(Dataset entries)
++++++

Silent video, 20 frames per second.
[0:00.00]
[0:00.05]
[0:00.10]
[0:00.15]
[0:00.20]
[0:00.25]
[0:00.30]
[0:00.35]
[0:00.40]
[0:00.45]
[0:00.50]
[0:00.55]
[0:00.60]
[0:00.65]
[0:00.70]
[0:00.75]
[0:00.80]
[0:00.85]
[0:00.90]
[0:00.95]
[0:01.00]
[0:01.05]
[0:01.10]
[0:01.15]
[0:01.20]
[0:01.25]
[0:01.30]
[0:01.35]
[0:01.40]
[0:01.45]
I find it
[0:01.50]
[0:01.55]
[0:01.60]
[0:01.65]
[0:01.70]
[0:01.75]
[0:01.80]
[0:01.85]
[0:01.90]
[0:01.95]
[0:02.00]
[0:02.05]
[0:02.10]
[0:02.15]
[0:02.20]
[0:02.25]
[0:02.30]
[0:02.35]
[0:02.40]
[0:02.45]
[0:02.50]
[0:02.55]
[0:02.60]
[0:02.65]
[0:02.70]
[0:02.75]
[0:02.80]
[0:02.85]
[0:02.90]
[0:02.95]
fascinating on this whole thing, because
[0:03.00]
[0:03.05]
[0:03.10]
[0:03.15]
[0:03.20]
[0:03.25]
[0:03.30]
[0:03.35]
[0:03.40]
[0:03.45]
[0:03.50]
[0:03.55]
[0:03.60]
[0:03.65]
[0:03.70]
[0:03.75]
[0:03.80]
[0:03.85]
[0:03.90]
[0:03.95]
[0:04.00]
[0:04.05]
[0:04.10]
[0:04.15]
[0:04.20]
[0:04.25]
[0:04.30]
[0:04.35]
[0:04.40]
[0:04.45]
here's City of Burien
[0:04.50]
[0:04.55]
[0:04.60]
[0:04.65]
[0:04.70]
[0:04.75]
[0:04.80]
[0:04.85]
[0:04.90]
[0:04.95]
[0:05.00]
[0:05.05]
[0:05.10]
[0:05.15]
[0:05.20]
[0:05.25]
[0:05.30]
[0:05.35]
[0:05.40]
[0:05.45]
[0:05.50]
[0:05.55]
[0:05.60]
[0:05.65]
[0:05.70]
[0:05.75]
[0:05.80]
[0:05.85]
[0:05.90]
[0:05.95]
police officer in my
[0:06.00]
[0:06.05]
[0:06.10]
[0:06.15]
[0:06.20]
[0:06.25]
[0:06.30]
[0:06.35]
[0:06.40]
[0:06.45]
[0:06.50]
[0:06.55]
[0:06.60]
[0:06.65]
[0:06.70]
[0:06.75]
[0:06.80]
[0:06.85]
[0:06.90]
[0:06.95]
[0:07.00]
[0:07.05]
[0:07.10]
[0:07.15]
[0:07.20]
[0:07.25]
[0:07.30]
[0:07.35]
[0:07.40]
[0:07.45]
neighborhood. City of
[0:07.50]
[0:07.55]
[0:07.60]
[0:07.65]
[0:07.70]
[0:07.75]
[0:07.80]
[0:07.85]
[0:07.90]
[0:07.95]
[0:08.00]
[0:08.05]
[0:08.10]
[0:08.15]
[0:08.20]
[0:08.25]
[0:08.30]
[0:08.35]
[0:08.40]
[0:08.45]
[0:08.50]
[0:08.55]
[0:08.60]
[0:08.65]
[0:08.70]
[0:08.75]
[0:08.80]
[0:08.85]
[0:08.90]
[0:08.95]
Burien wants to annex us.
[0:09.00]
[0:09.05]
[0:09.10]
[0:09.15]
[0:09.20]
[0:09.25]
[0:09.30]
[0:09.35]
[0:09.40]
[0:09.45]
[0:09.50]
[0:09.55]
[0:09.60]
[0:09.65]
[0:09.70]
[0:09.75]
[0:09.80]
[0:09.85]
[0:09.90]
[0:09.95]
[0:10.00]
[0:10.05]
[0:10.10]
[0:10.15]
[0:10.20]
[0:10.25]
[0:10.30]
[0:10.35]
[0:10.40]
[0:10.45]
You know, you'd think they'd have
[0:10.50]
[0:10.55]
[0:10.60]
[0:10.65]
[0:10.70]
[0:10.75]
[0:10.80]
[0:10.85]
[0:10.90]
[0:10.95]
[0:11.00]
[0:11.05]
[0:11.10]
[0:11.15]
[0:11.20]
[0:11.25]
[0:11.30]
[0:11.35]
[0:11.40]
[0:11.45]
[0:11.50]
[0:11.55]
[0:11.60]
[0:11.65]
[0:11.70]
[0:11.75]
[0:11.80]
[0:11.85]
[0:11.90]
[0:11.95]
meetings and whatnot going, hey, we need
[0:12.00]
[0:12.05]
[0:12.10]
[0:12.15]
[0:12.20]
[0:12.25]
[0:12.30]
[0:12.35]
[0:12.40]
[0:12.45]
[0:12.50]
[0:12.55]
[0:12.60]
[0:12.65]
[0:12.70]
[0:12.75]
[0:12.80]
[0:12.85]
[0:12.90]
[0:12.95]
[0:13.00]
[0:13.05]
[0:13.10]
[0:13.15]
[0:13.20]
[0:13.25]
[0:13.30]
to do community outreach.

++++++

= WORK ORDER =
Please repeat the data in full so that nothing differs from the original.

= TASK RESPONSE =
Silent video, 20 frames per second.
[0:00.00]
[0:00.05]
[0:00.10]
[0:00.15]
[0:00.20]
[0:00.25]
[0:00.30]
[0:00.35]
[0:00.40]
[0:00.45]
[0:00.50]
[0:00.55]
[0:00.60]
[0:00.65]
[0:00.70]
[0:00.75]
[0:00.80]
[0:00.85]
[0:00.90]
[0:00.95]
[0:01.00]
[0:01.05]
[0:01.10]
[0:01.15]
[0:01.20]
[0:01.25]
[0:01.30]
[0:01.35]
[0:01.40]
[0:01.45]
I find it
[0:01.50]
[0:01.55]
[0:01.60]
[0:01.65]
[0:01.70]
[0:01.75]
[0:01.80]
[0:01.85]
[0:01.90]
[0:01.95]
[0:02.00]
[0:02.05]
[0:02.10]
[0:02.15]
[0:02.20]
[0:02.25]
[0:02.30]
[0:02.35]
[0:02.40]
[0:02.45]
[0:02.50]
[0:02.55]
[0:02.60]
[0:02.65]
[0:02.70]
[0:02.75]
[0:02.80]
[0:02.85]
[0:02.90]
[0:02.95]
fascinating on this whole thing, because
[0:03.00]
[0:03.05]
[0:03.10]
[0:03.15]
[0:03.20]
[0:03.25]
[0:03.30]
[0:03.35]
[0:03.40]
[0:03.45]
[0:03.50]
[0:03.55]
[0:03.60]
[0:03.65]
[0:03.70]
[0:03.75]
[0:03.80]
[0:03.85]
[0:03.90]
[0:03.95]
[0:04.00]
[0:04.05]
[0:04.10]
[0:04.15]
[0:04.20]
[0:04.25]
[0:04.30]
[0:04.35]
[0:04.40]
[0:04.45]
here's City of Burien
[0:04.50]
[0:04.55]
[0:04.60]
[0:04.65]
[0:04.70]
[0:04.75]
[0:04.80]
[0:04.85]
[0:04.90]
[0:04.95]
[0:05.00]
[0:05.05]
[0:05.10]
[0:05.15]
[0:05.20]
[0:05.25]
[0:05.30]
[0:05.35]
[0:05.40]
[0:05.45]
[0:05.50]
[0:05.55]
[0:05.60]
[0:05.65]
[0:05.70]
[0:05.75]
[0:05.80]
[0:05.85]
[0:05.90]
[0:05.95]
police officer in my
[0:06.00]
[0:06.05]
[0:06.10]
[0:06.15]
[0:06.20]
[0:06.25]
[0:06.30]
[0:06.35]
[0:06.40]
[0:06.45]
[0:06.50]
[0:06.55]
[0:06.60]
[0:06.65]
[0:06.70]
[0:06.75]
[0:06.80]
[0:06.85]
[0:06.90]
[0:06.95]
[0:07.00]
[0:07.05]
[0:07.10]
[0:07.15]
[0:07.20]
[0:07.25]
[0:07.30]
[0:07.35]
[0:07.40]
[0:07.45]
neighborhood. City of
[0:07.50]
[0:07.55]
[0:07.60]
[0:07.65]
[0:07.70]
[0:07.75]
[0:07.80]
[0:07.85]
[0:07.90]
[0:07.95]
[0:08.00]
[0:08.05]
[0:08.10]
[0:08.15]
[0:08.20]
[0:08.25]
[0:08.30]
[0:08.35]
[0:08.40]
[0:08.45]
[0:08.50]
[0:08.55]
[0:08.60]
[0:08.65]
[0:08.70]
[0:08.75]
[0:08.80]
[0:08.85]
[0:08.90]
[0:08.95]
Burien wants to annex us.
[0:09.00]
[0:09.05]
[0:09.10]
[0:09.15]
[0:09.20]
[0:09.25]
[0:09.30]
[0:09.35]
[0:09.40]
[0:09.45]
[0:09.50]
[0:09.55]
[0:09.60]
[0:09.65]
[0:09.70]
[0:09.75]
[0:09.80]
[0:09.85]
[0:09.90]
[0:09.95]
[0:10.00]
[0:10.05]
[0:10.10]
[0:10.15]
[0:10.20]
[0:10.25]
[0:10.30]
[0:10.35]
[0:10.40]
[0:10.45]
You know, you'd think they'd have
[0:10.50]
[0:10.55]
[0:10.60]
[0:10.65]
[0:10.70]
[0:10.75]
[0:10.80]
[0:10.85]
[0:10.90]
[0:10.95]
[0:11.00]
[0:11.05]
[0:11.10]
[0:11.15]
[0:11.20]
[0:11.25]
[0:11.30]
[0:11.35]
[0:11.40]
[0:11.45]
[0:11.50]
[0:11.55]
[0:11.60]
[0:11.65]
[0:11.70]
[0:11.75]
[0:11.80]
[0:11.85]
[0:11.90]
[0:11.95]
meetings and whatnot going, hey, we need
[0:12.00]
[0:12.05]
[0:12.10]
[0:12.15]
[0:12.20]
[0:12.25]
[0:12.30]
[0:12.35]
[0:12.40]
[0:12.45]
[0:12.50]
[0:12.55]
[0:12.60]
[0:12.65]
[0:12.70]
[0:12.75]
[0:12.80]
[0:12.85]
[0:12.90]
[0:12.95]
[0:13.00]
[0:13.05]
[0:13.10]
[0:13.15]
[0:13.20]
[0:13.25]
[0:13.30]
to do community outreach.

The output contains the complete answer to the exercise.